First: data wearables. Capture human motion directly through gloves, exoskeletons, sensors, and hand-tracking.
Then: egocentric video. Capture the world from the human point of view while real tasks happen naturally.
This is why driving became the first large-scale Physical AI use case.
Driving already had the right data flywheel: cameras, sensors, GPS, human actions, repeated routes, real-world edge cases, and millions of hours of naturally occurring behavior. The driver did not need to “collect data.” Driving itself became data collection.
Household robotics needs the same kind of flywheel.
That is why head-mounted cameras on cleaners are such a revealing example. A person cleaning a kitchen, folding laundry, organizing shelves, or washing dishes is not just performing a service. They are generating first-person physical task data: gaze, hand motion, object interaction, sequence, mistakes, recovery, and context.
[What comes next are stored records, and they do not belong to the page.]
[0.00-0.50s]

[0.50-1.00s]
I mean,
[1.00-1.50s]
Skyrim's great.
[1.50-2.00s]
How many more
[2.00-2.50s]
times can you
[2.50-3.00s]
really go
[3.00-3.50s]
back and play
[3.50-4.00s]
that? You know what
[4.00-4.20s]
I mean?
The future data mix will likely use all three:
teleop for high-precision robot-specific alignment wearables for dexterous human motion egocentric video for scale and diversity fleet telemetry for real-world failures simulation for long-tail expansion
The key is not one perfect dataset.
The key is a data ladder.
Physical AI scales when data collection stops looking like a lab procedure and starts becoming ambient.
The Endgame: Physical APIs
Fan ends the talk with three milestones.
The first is the Physical Turing Test: machines performing useful physical work at a level where the output becomes comparable to human labor.
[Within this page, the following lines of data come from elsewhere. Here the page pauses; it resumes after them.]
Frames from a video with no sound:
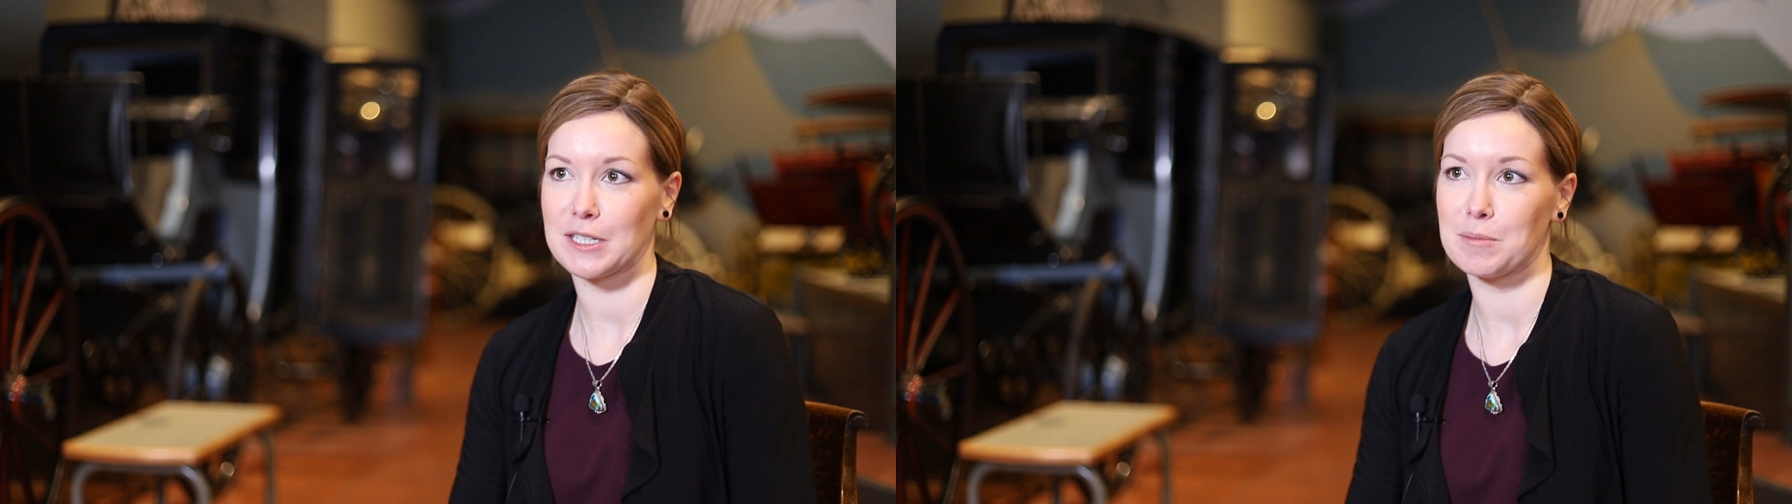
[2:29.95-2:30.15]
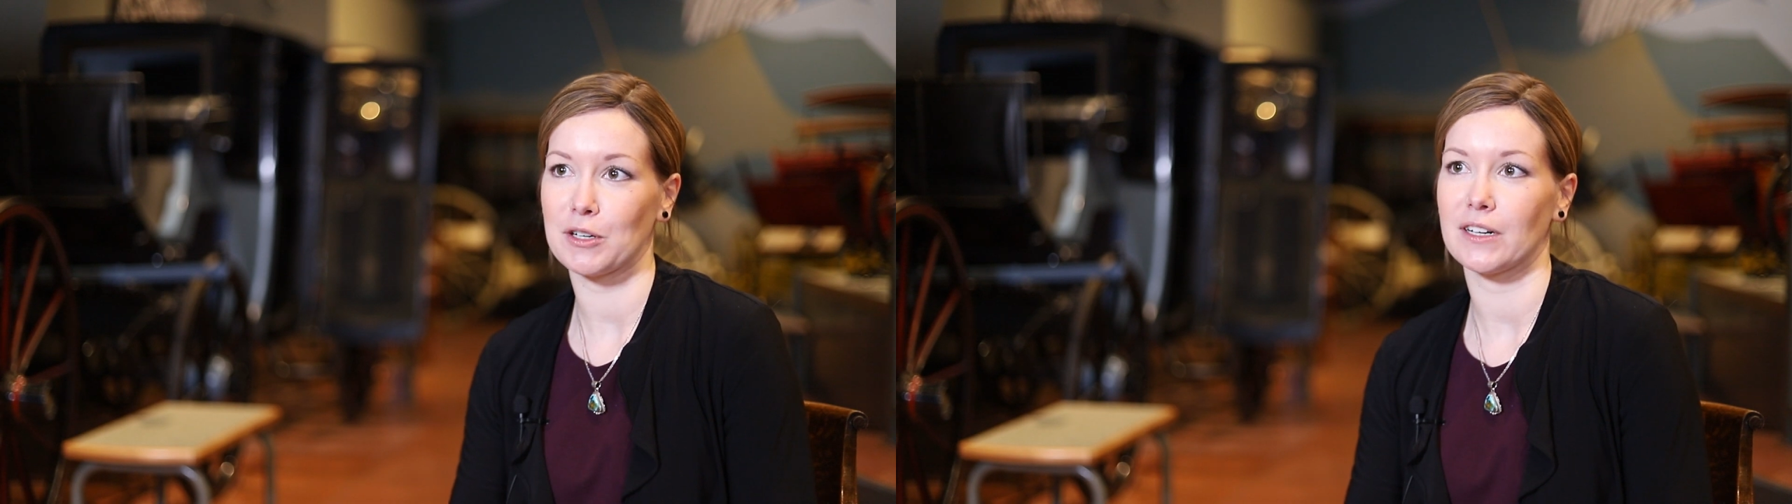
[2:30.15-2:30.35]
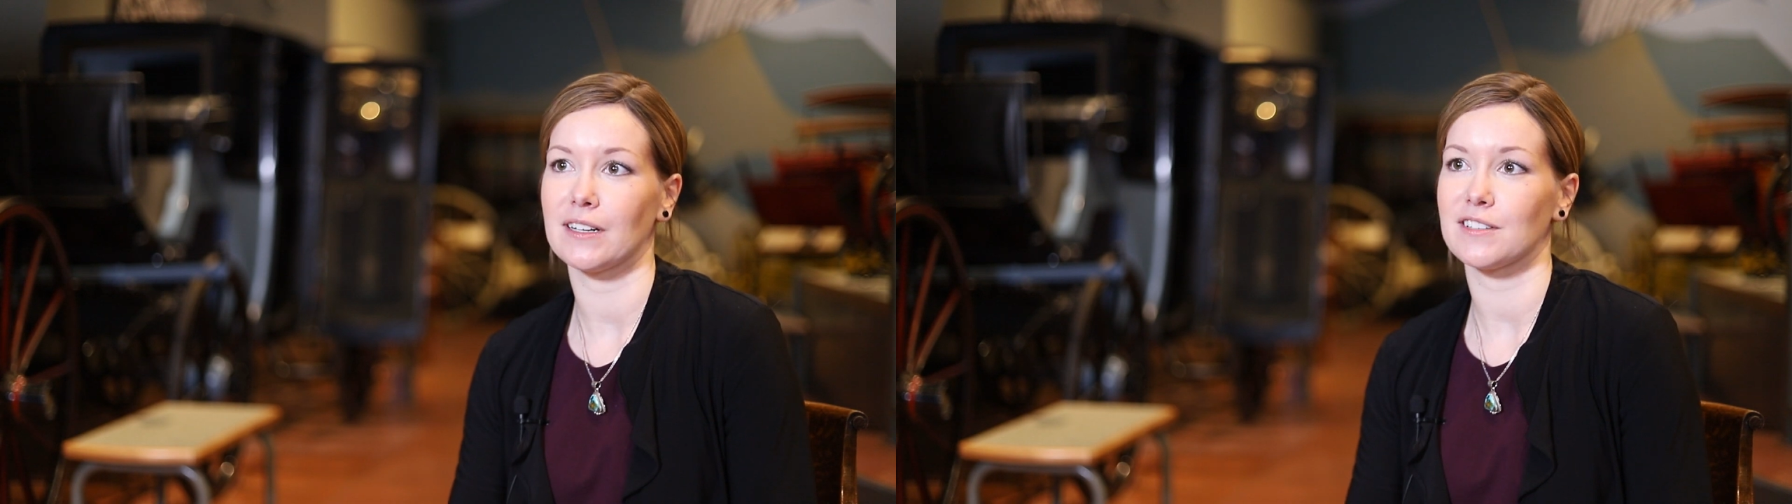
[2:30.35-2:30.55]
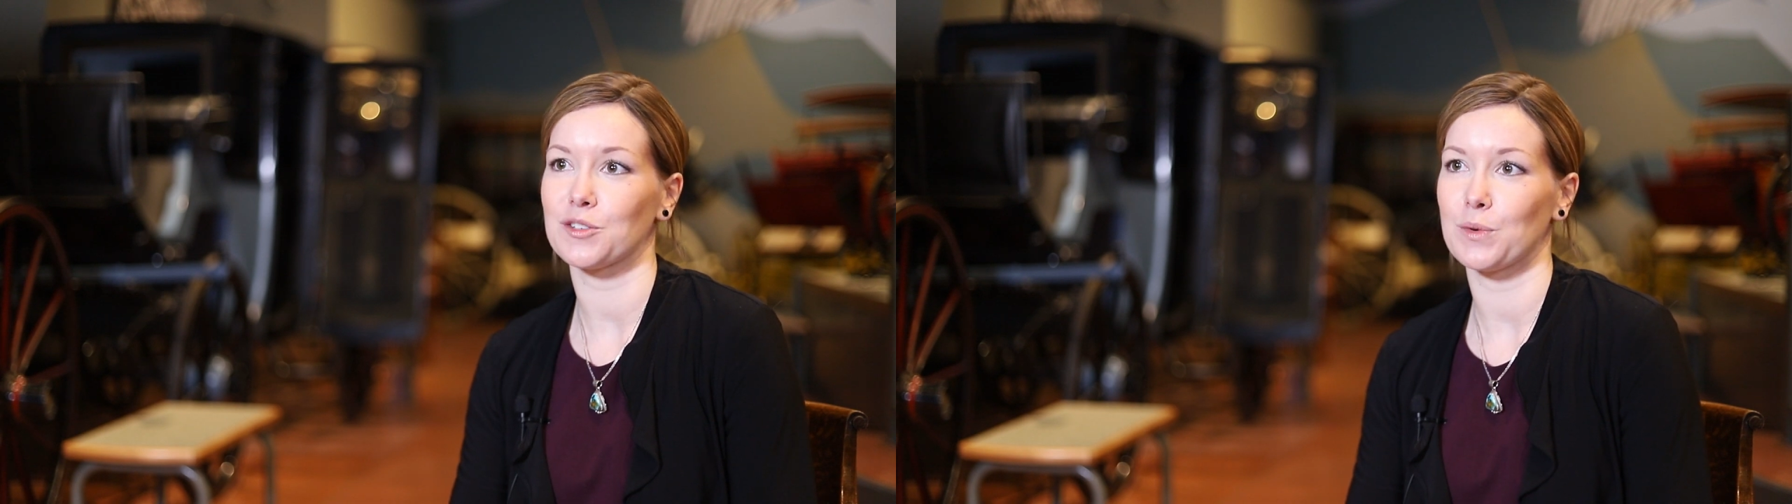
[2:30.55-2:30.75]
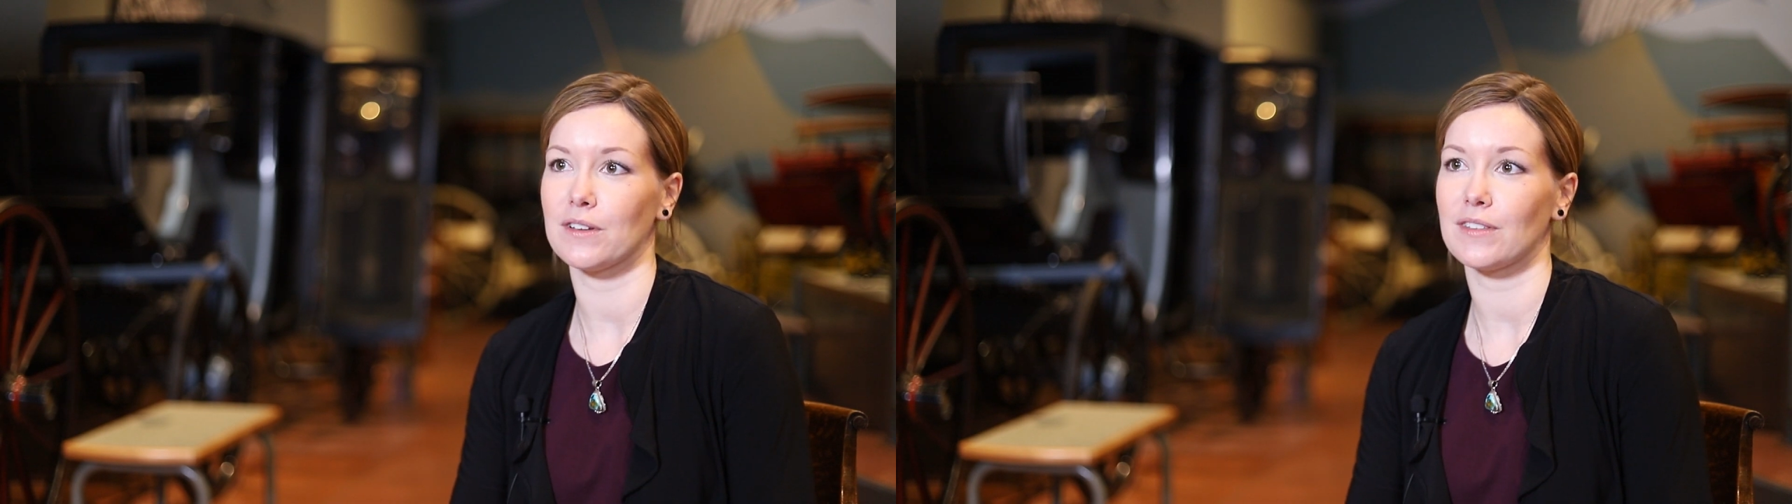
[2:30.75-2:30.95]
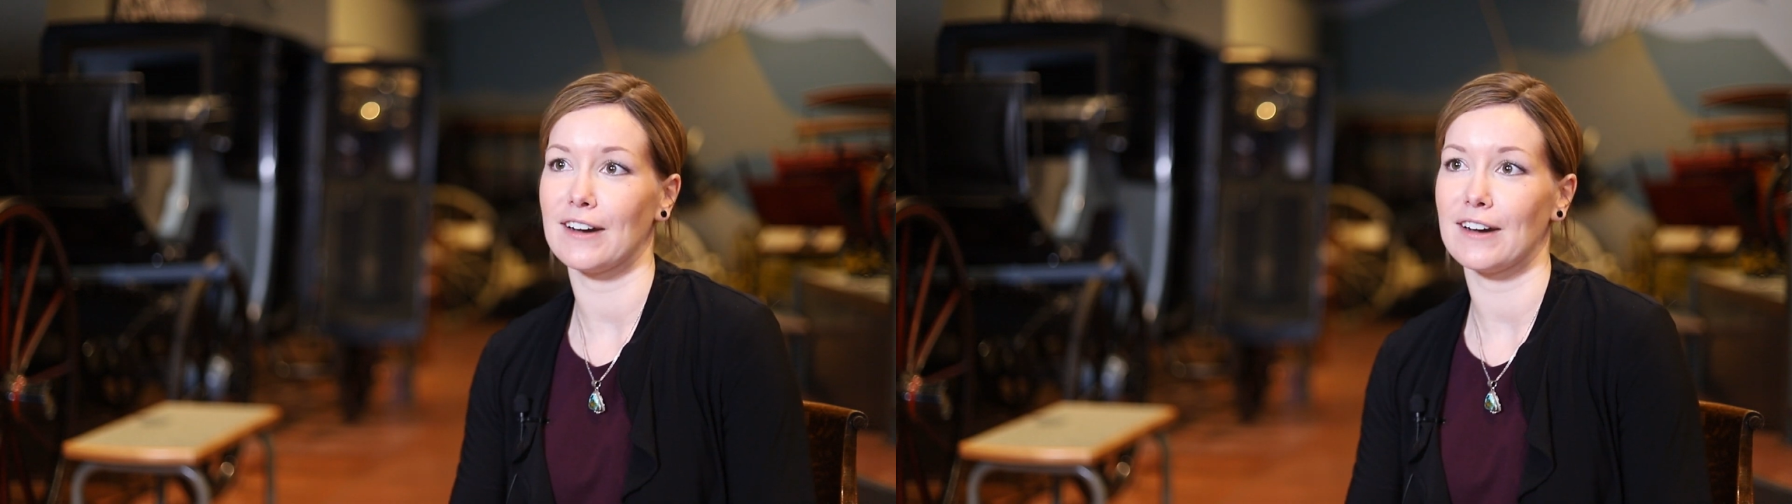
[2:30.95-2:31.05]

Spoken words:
experience with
The second is the Physical API.
This is the bigger platform idea.
Once robots, drones, cameras, vehicles, and industrial machines can be orchestrated through software, physical work starts to look programmable.
A factory task becomes an API call. A drone inspection becomes an API call. A safety verification becomes an API call. A warehouse movement becomes an API call. A lab experiment becomes an API call.
The physical world becomes addressable by software.
World models create the physical prior. Simulation creates the training ground. Action models create executable behavior. Edge AI puts intelligence on machines. Fleet learning closes the loop. APIs turn individual machines into programmable infrastructure.
The third milestone is Physical Auto-Research: machines helping design, test, build, and improve the next generation of machines.
That is the endgame Fan is pointing toward.
The last wave of AI made knowledge work programmable.
This wave starts to make physical work programmable.
And once physical work becomes programmable, Physical AI stops being a robotics category.
It becomes a new computing platform.